---------- Stored data

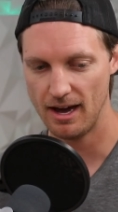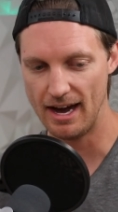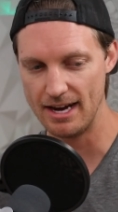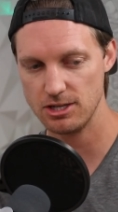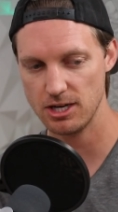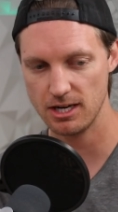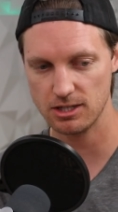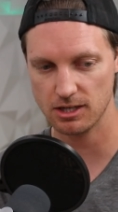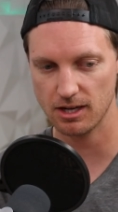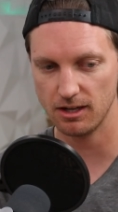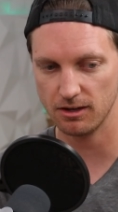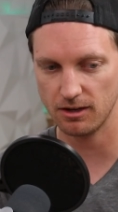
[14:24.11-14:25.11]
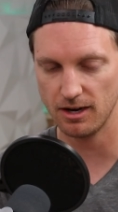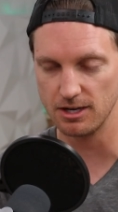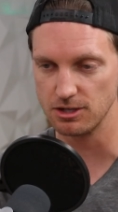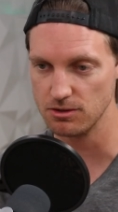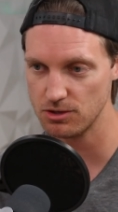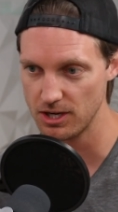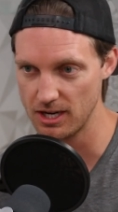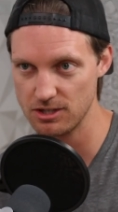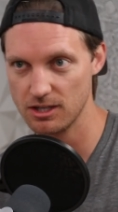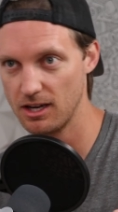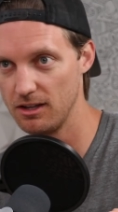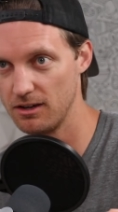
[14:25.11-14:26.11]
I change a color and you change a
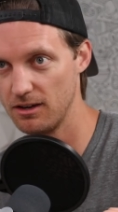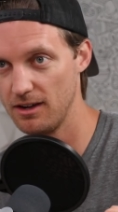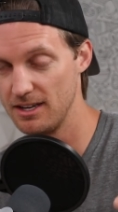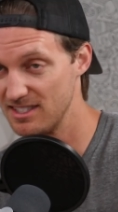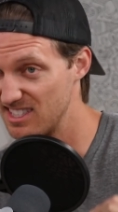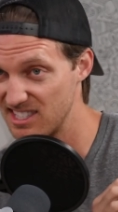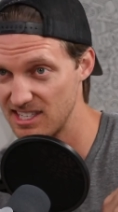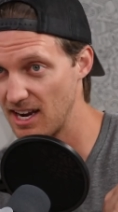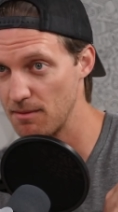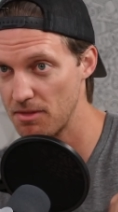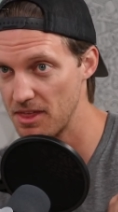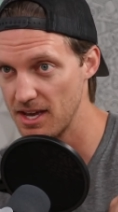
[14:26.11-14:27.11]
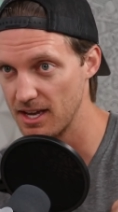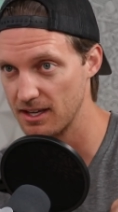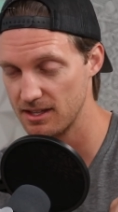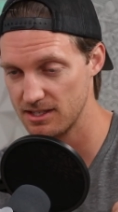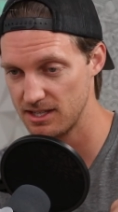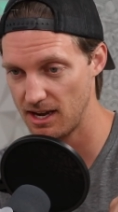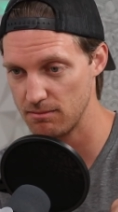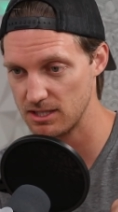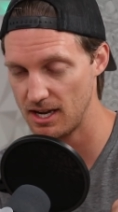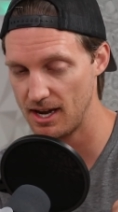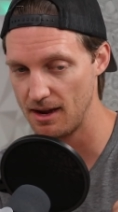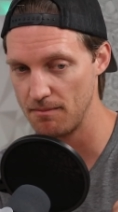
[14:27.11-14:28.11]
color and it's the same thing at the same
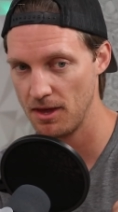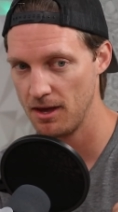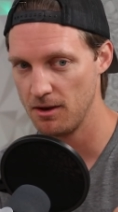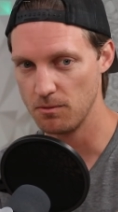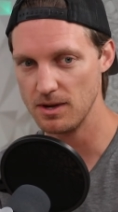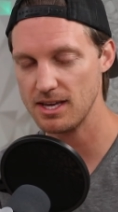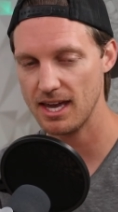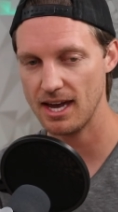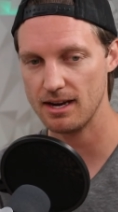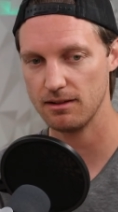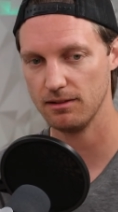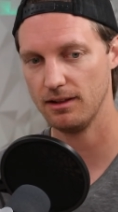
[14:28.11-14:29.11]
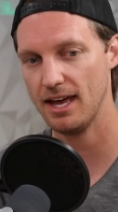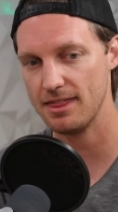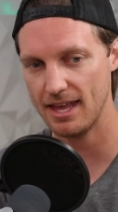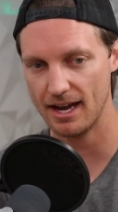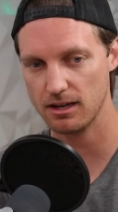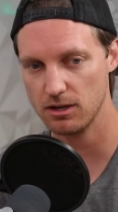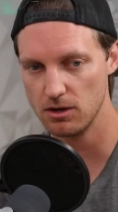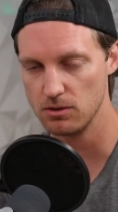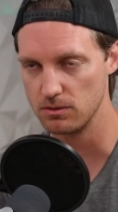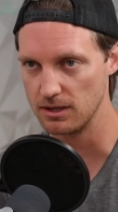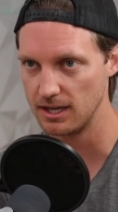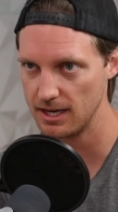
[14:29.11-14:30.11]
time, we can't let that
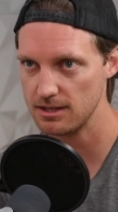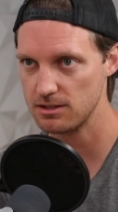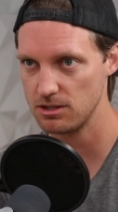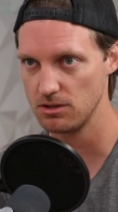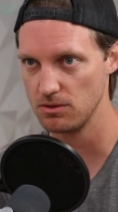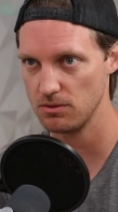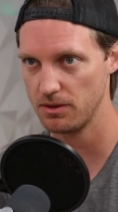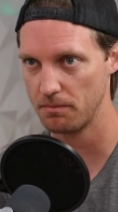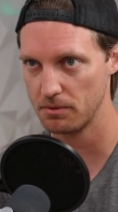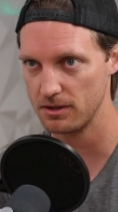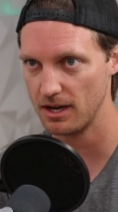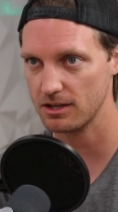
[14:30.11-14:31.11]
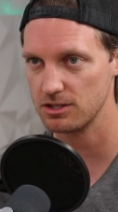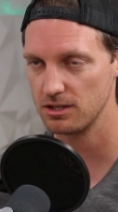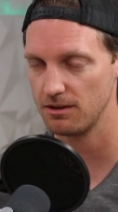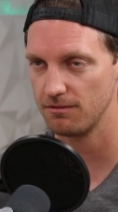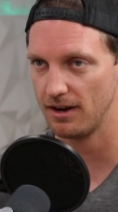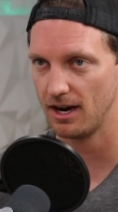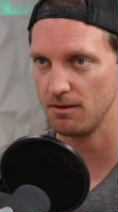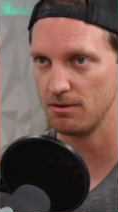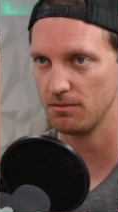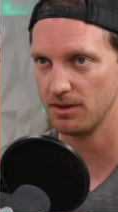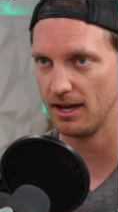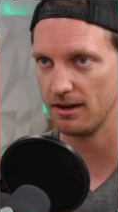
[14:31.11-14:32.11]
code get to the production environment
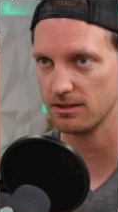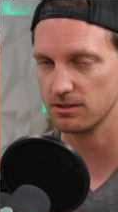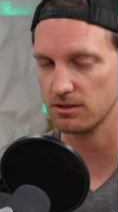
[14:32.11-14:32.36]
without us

--------------------
---------- Stored data

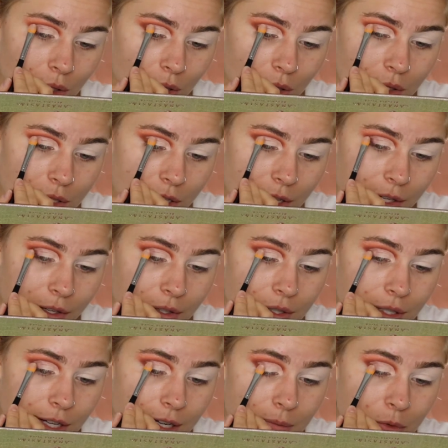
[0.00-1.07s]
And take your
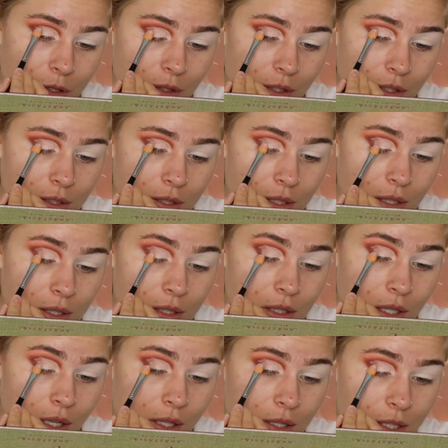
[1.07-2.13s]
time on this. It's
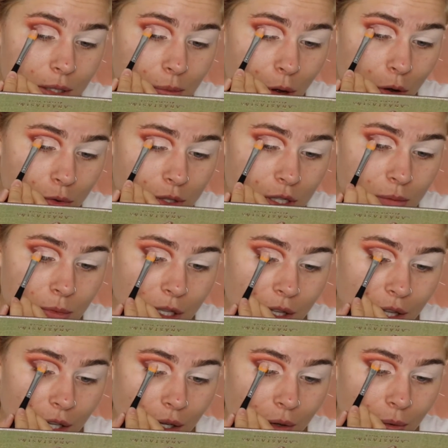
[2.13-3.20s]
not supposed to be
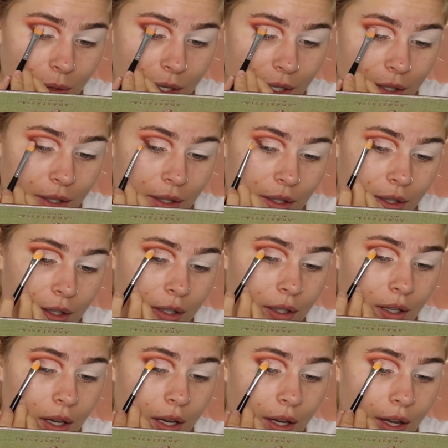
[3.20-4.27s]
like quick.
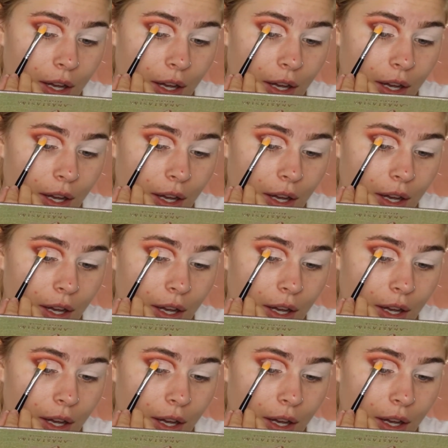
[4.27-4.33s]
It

--------------------

With the pictures omitted, restate word for word the lines above from the line that has "[14:24.11-14:25.11]" up to and including the line that has "[14:30.11-14:31.11]", and no other lines.

[14:24.11-14:25.11]
[14:25.11-14:26.11]
I change a color and you change a
[14:26.11-14:27.11]
[14:27.11-14:28.11]
color and it's the same thing at the same
[14:28.11-14:29.11]
[14:29.11-14:30.11]
time, we can't let that
[14:30.11-14:31.11]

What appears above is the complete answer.